Away We Go: Drift and Return
When I first moved to Oklahoma, it was a fall tradition to run this race alongside the river. It was sometimes sleeting and others searing. On brand for this state. The initial goal was to finish, then to achieve a time, then to achieve a better time. But this year was different because it was likely my last.
Starting lines are magical places. There is top 40 pump-up music, shivering people of all shapes and sizes underdressed for the weather, worries and excitement swirling above the crowd. This particular race starts downtown and thousands of cushioned rubber soles brought more energy in the minutes before the gun than the high-heeled office denizens did in a week. Everyone’s exhalations were visible, a manifestation of that energy dissipating in a cloud.
I was doing this race with a group of friends that met at dark thirty am a few days a week. This morning we stood in an awkward circle making small talk, cuing up music and blowing on chilly fingers. Then the gun went off and it took a full two anticlimactic minutes to reach the actual start line. Walking when you know you’re in for an hour of running is strangely restraining. Then we were off, dodging and weaving among all the feet flowing in the same direction.
This group of women were used to watching the sunrise and finishing in the dark. We talked about all things inconsequential and deeply personal. It’s hard not to spill your guts when you’re moving in symmetrical rhythm and its dark enough that staying upright is all you really need to process and it’s a path your legs have memorized. There’s no one else awake and it feels like secrets will stay that way.

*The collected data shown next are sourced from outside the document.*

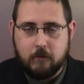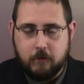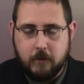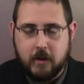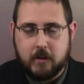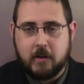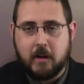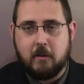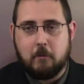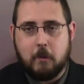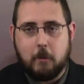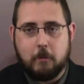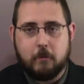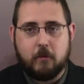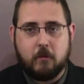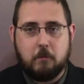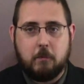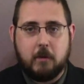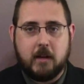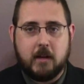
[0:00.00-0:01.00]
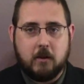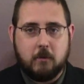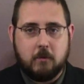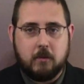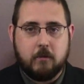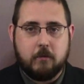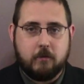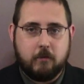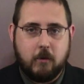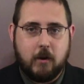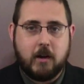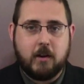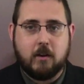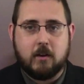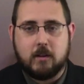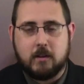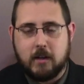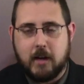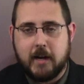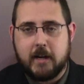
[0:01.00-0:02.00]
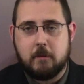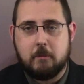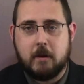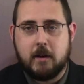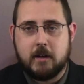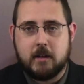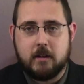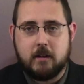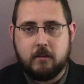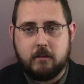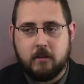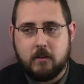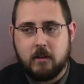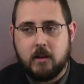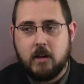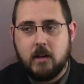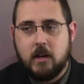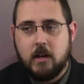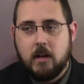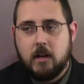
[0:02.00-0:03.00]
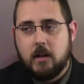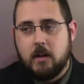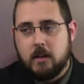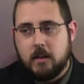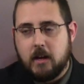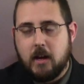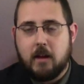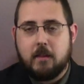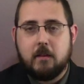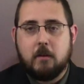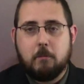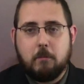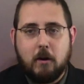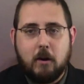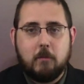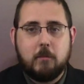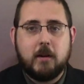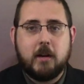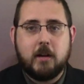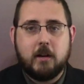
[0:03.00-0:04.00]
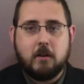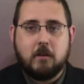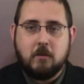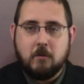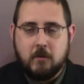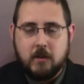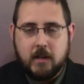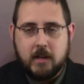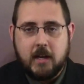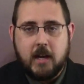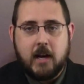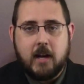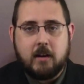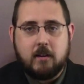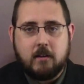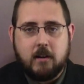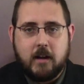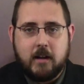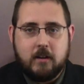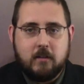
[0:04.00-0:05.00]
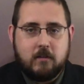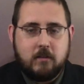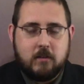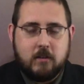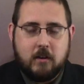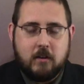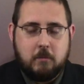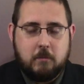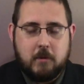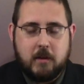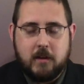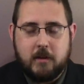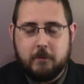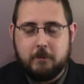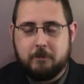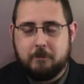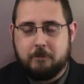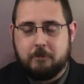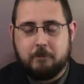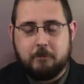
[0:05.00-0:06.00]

In fact, I remember speaking with a friend online about it, and he said, yeah, they're probably going to do it again, and it's going to be,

We were all in the light on race morning and we had all decided to run at our own pace. I started with a friend. Side by side and not far from the rest of the group (at least at first). Thousands of others were around us and looking ahead at a dip in the road there was a river of humans proceeding on foot. Light chitchat seemed more appropriate than our deep dark conversations so that’s what we did. The crowd spread out and the first third was done as the muddy river rippled beside us.
She told me to go ahead so at the first turnaround. I drifted off into the crowd. Saw faces I knew, the benefit of many years in a smallish town. Chatted with a few strangers. Said thank you to the water stop helpers. Waved at my family by the side of the road. Comfortable in the knowledge my people were out there and that I was a part of something both large and temporary.
I’m not much prone to it but got a little teary as I heard my name called when I crossed the finish pads. The end of this race was on the same road I had walked, run, biked, and driven to get to our office almost every day of my working adult life. This place was unmistakably familiar but no longer mine. A new starting line was on the horizon but neither the beginning nor the end would be as definitive as the event I just did.
I started with friends and finished by myself. I soaked up as much as I could in the middle. My group was waiting for me at the finish line but each one of us was different by then. We were all changed by the miles covered. We had done it together but not beside each other.
This is how I would be relating to the people I was about to leave. I wouldn’t be meeting them in the dark very many more times. Our connection would morph into something as yet uncertain.
It would be different. But it would still be.
This story inspired by events in Tulsa, Oklahoma.